EWEB, with leading water consulting firms, analyzed several modern alternatives. EWEB Commissioners opted to pursue the 30 MGD option as it offers the lowest cost per gallon of treatment. A 30 MGD plant will fully utilize EWEB’s existing water rights, though EWEB will need to procure additional water rights to use the plant at its full capacity. The plant will enable EWEB to comfortably shut down Hayden Bridge for repairs while still providing sufficient capacity for indoor residential and commercial and industrial use.
The Oregon Department of Environmental Quality scores the Willamette River as “Excellent” on the Oregon Water Quality Index less than a mile downstream of the proposed intake. The addition of water from the new plant into the existing EWEB system is expected to be imperceptible even to the most discerning water users like medical facilities, dialysis centers, and breweries because raw water from the Willamette and McKenzie are similar in composition and will be treated to achieve similar characteristics.
Importantly, EWEB is not projecting a significant increase in Eugene’s water demand. The plant is needed to cover production at Hayden Bridge from the fall through the spring so Hayden Bridge can come offline for inspections and repairs. Balancing withdrawals across two rivers is expected to benefit both watersheds overall.
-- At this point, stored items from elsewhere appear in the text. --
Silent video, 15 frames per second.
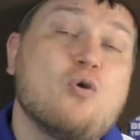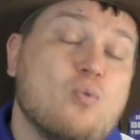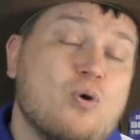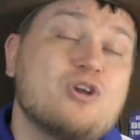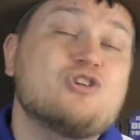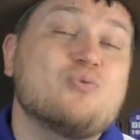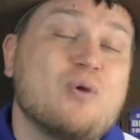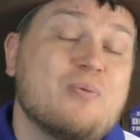
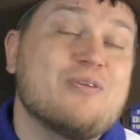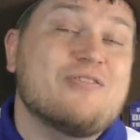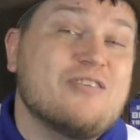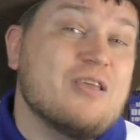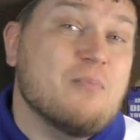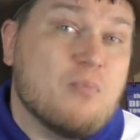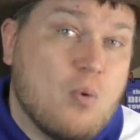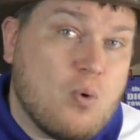Wish we would
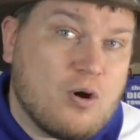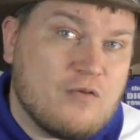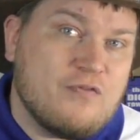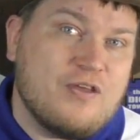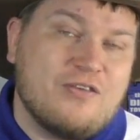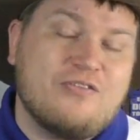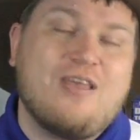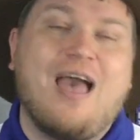see more of
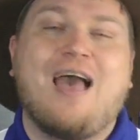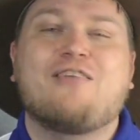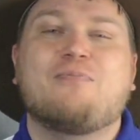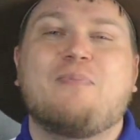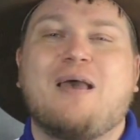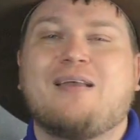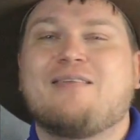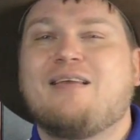this
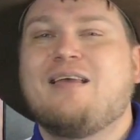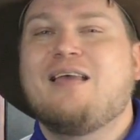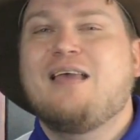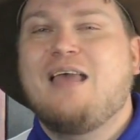aspect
“Delaying investment is no longer tenable,” Kelley said. “With each year that passes, the costs rise further, especially with inflation still as high as it is. The time to act and move forward with a second treatment plant is now.”
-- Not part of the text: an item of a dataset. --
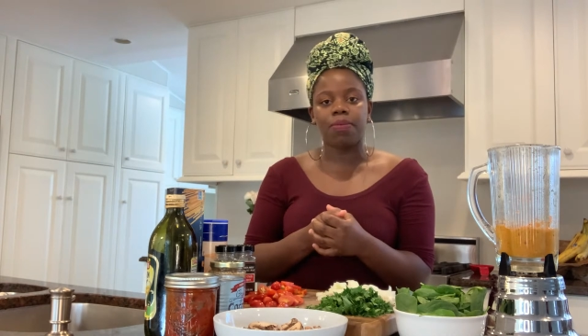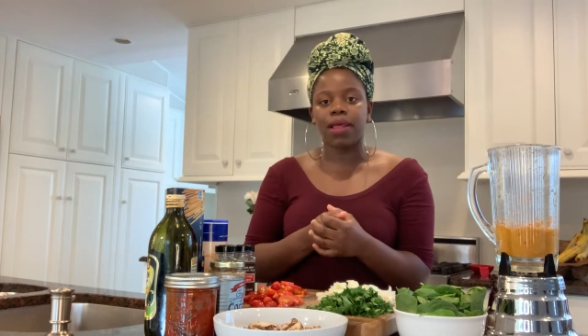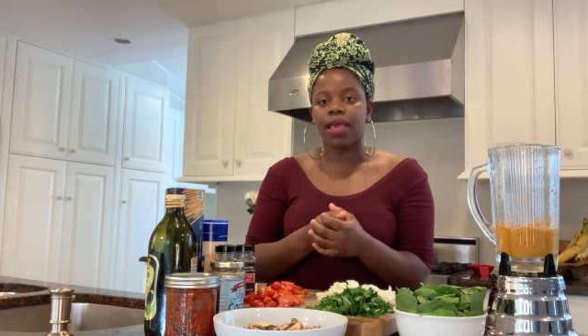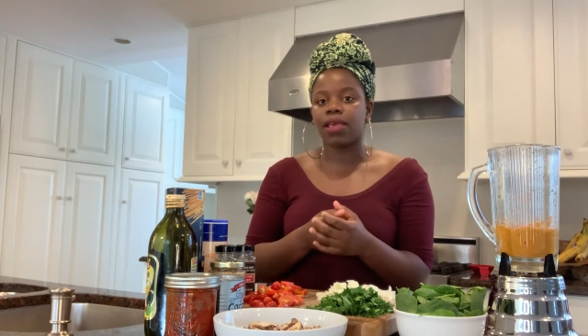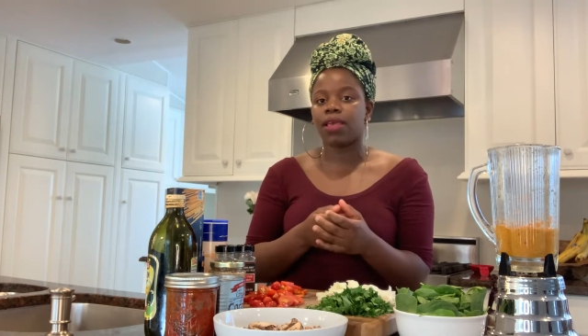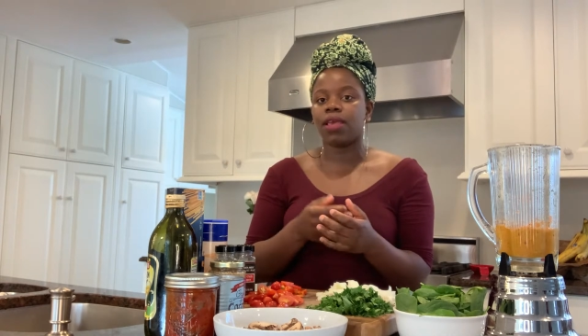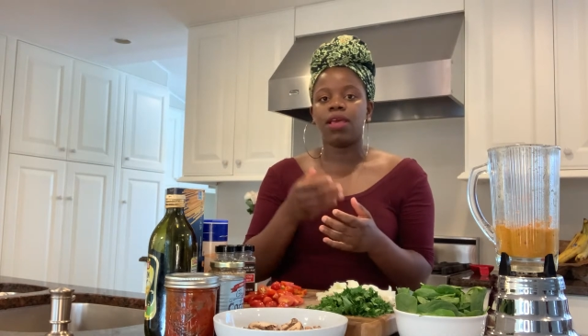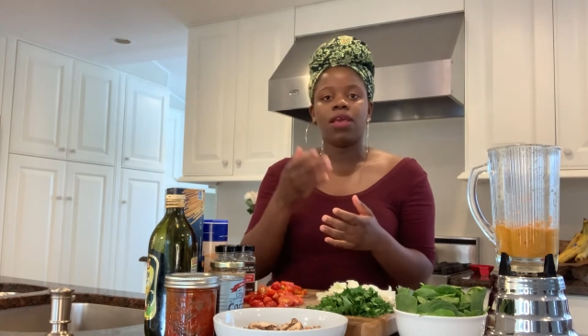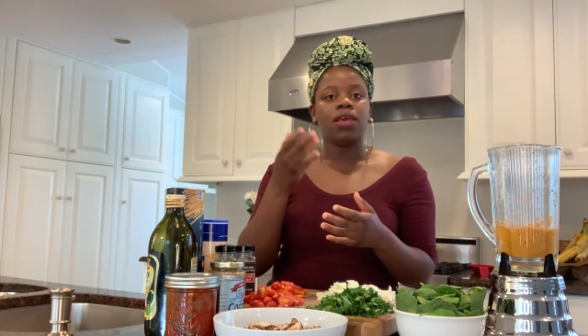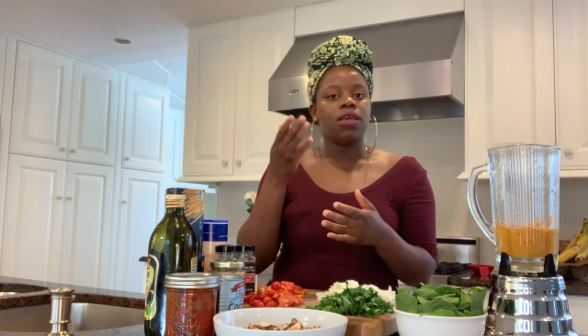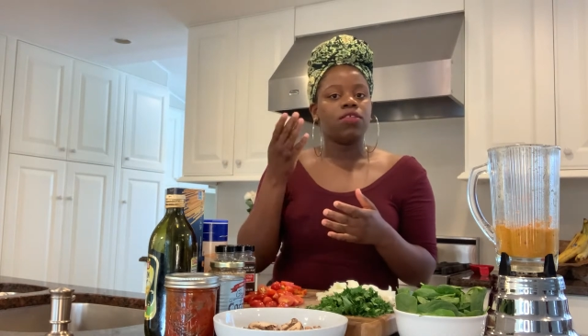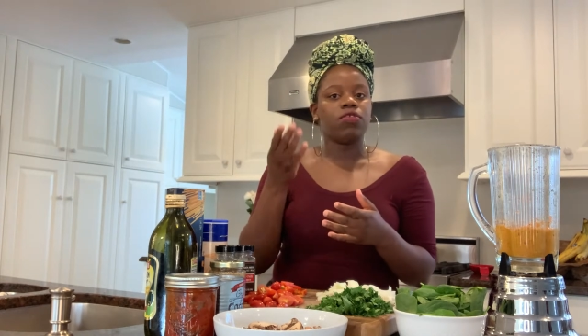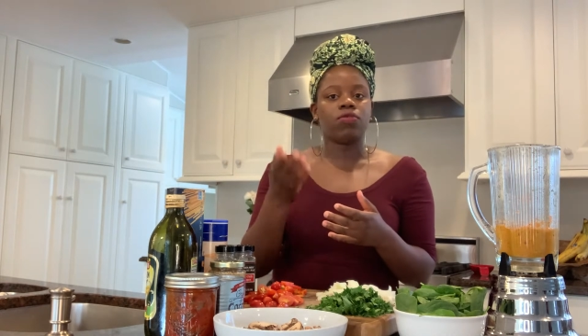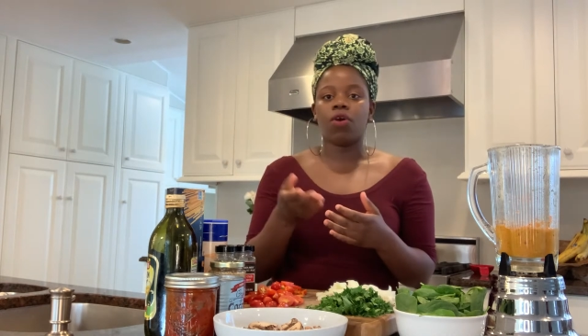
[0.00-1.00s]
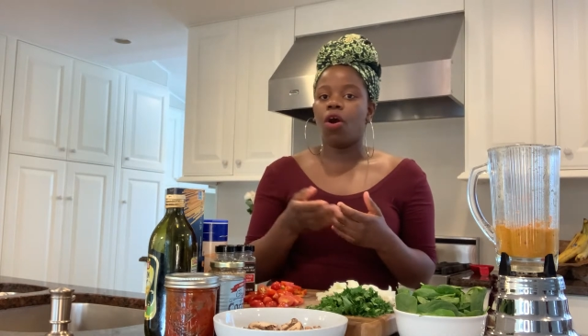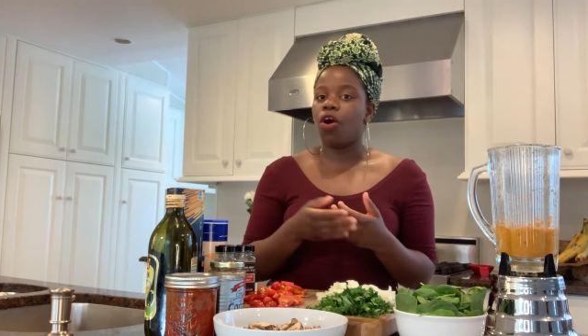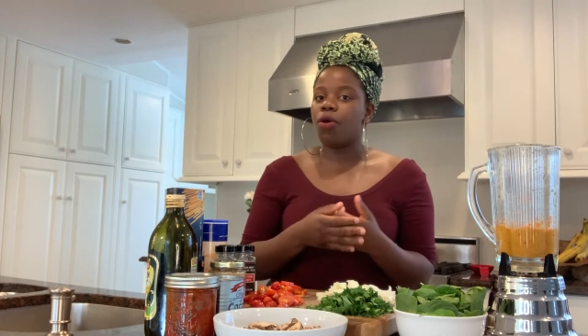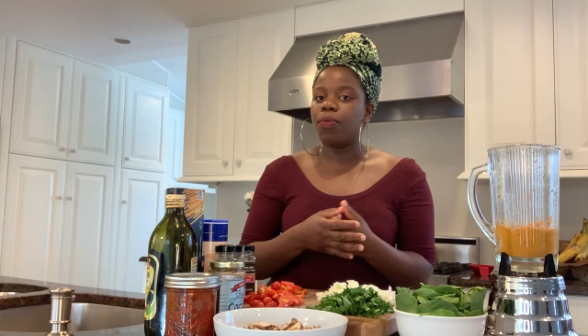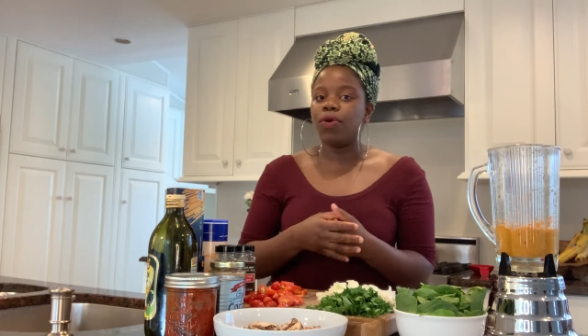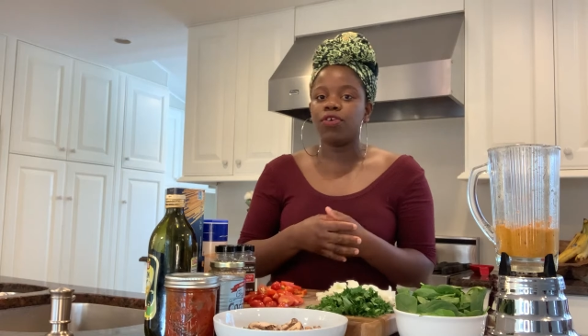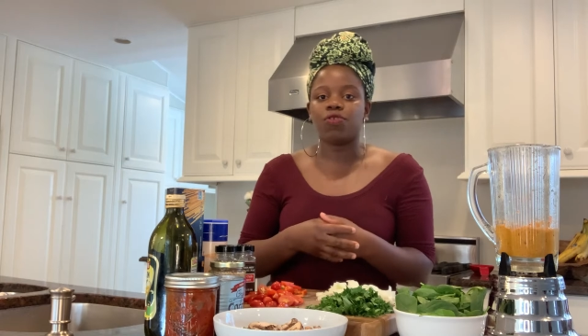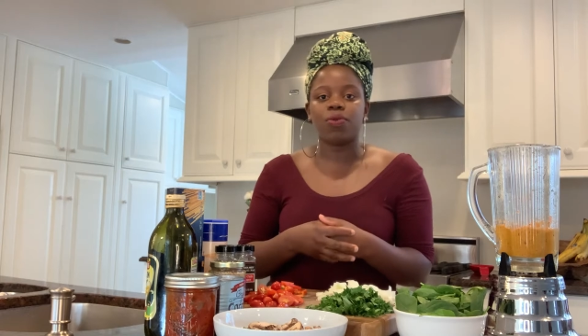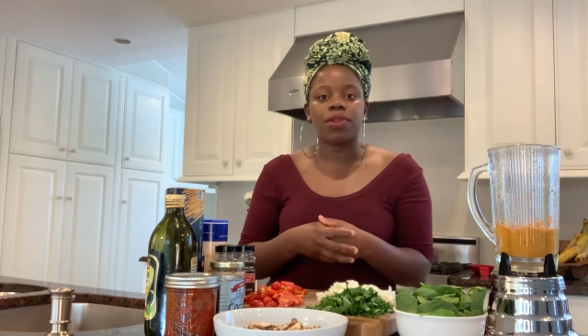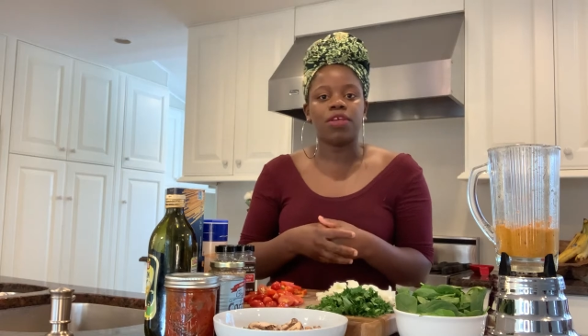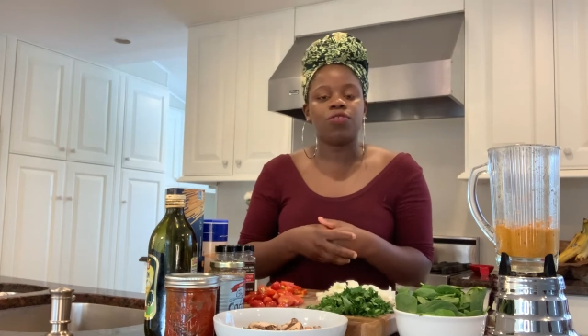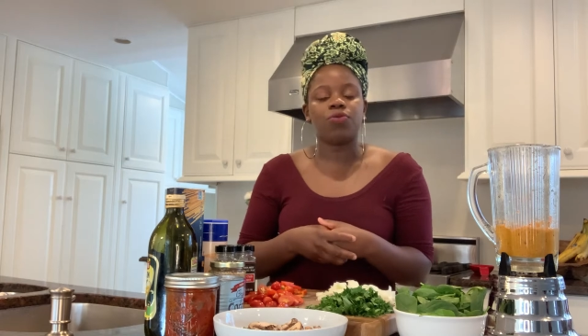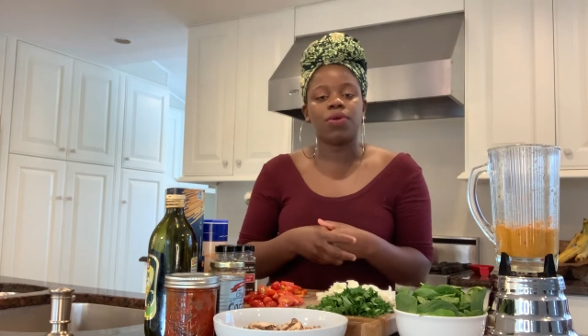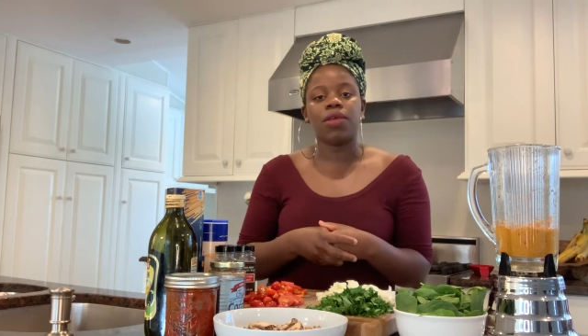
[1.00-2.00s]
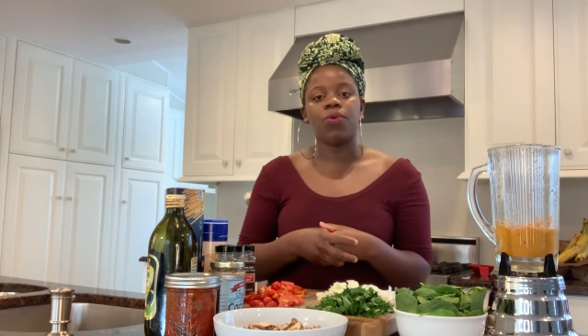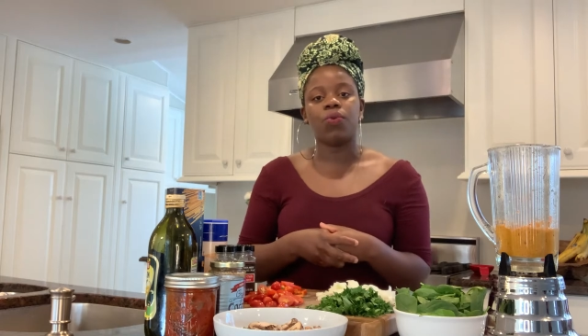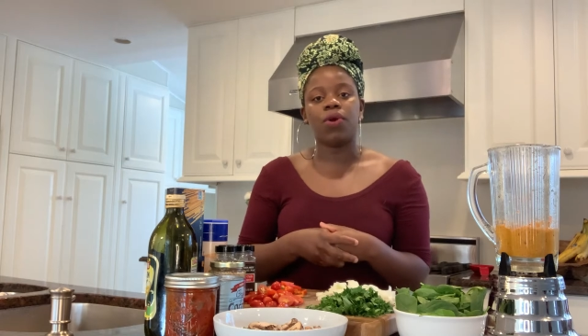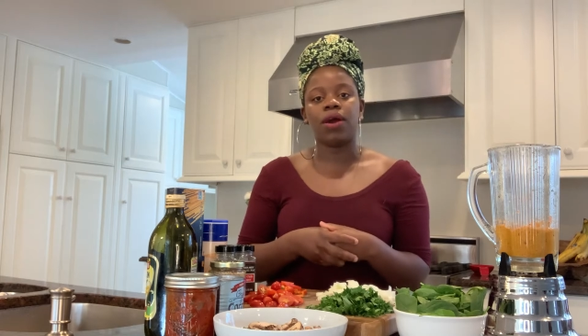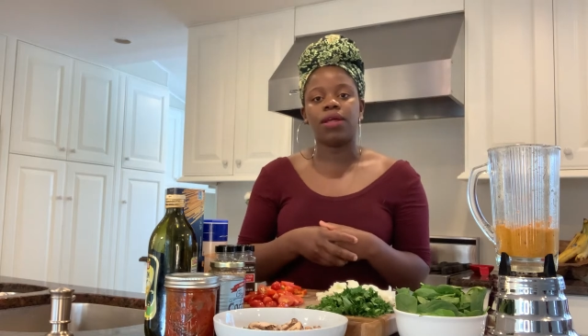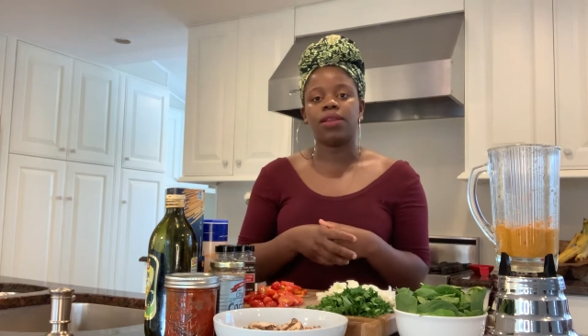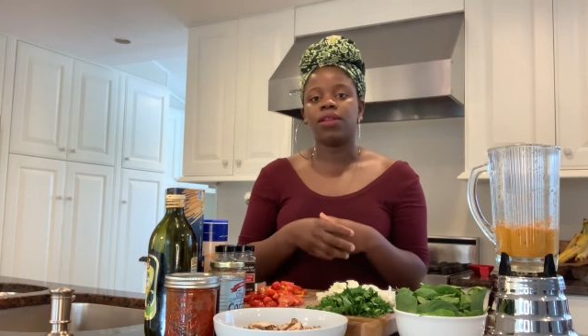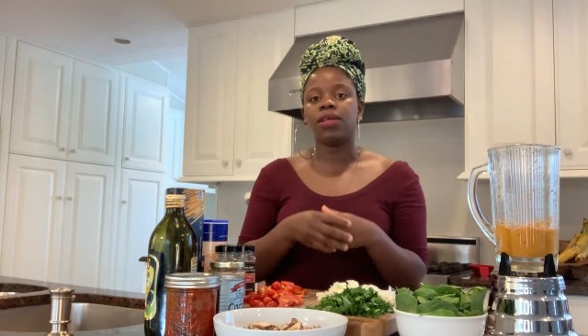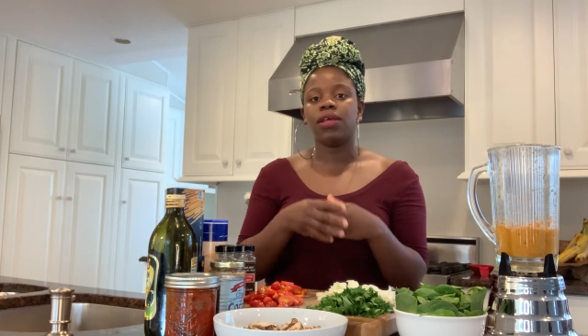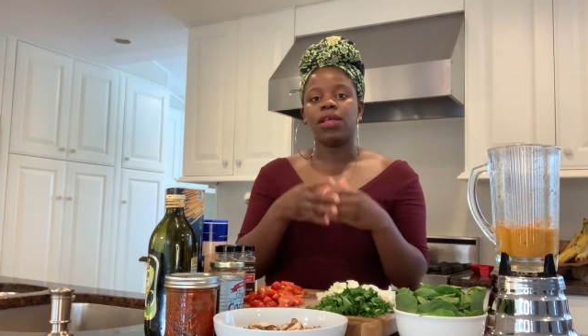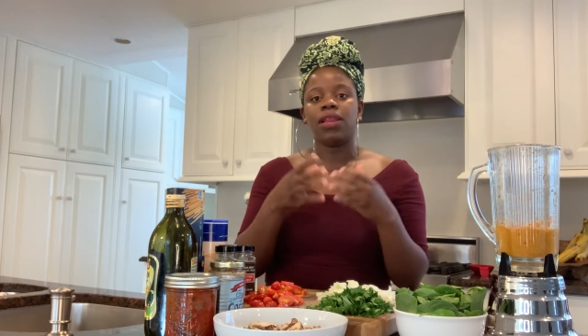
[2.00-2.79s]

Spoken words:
Like, it's almost 2021.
EWEB will examine financing options.
With preliminary direction on the plant capacity and design specifications established, EWEB will now develop more detailed cost and rate impact information. EWEB is sensitive to the economic pressures felt by the community and is committed to evaluating all tools possible to spread out rate impacts to the extent possible. EWEB is also revising our customer care program which provides bill assistance to low-income customers.
EWEB will evaluate several possibilities for paying for the plant, considering bonds, federal programs, grants and other funding opportunities. In August, the Board of Commissioners will review a long-term financial plan that includes preliminary projections of how the project would affect customer rates over time and will make a subsequent decision on how to proceed based on that information. EWEB water rates are currently among the lowest in the region.
“This is a significant investment, and we know it will have an impact on customer rates. EWEB is committed to financial stewardship and to turning over every stone to find alternative financing options and cost savings,” said Kelley. “Our goal is to fund this essential investment as responsibly as possible, so we can keep delivering the safe, reliable water our community depends on.”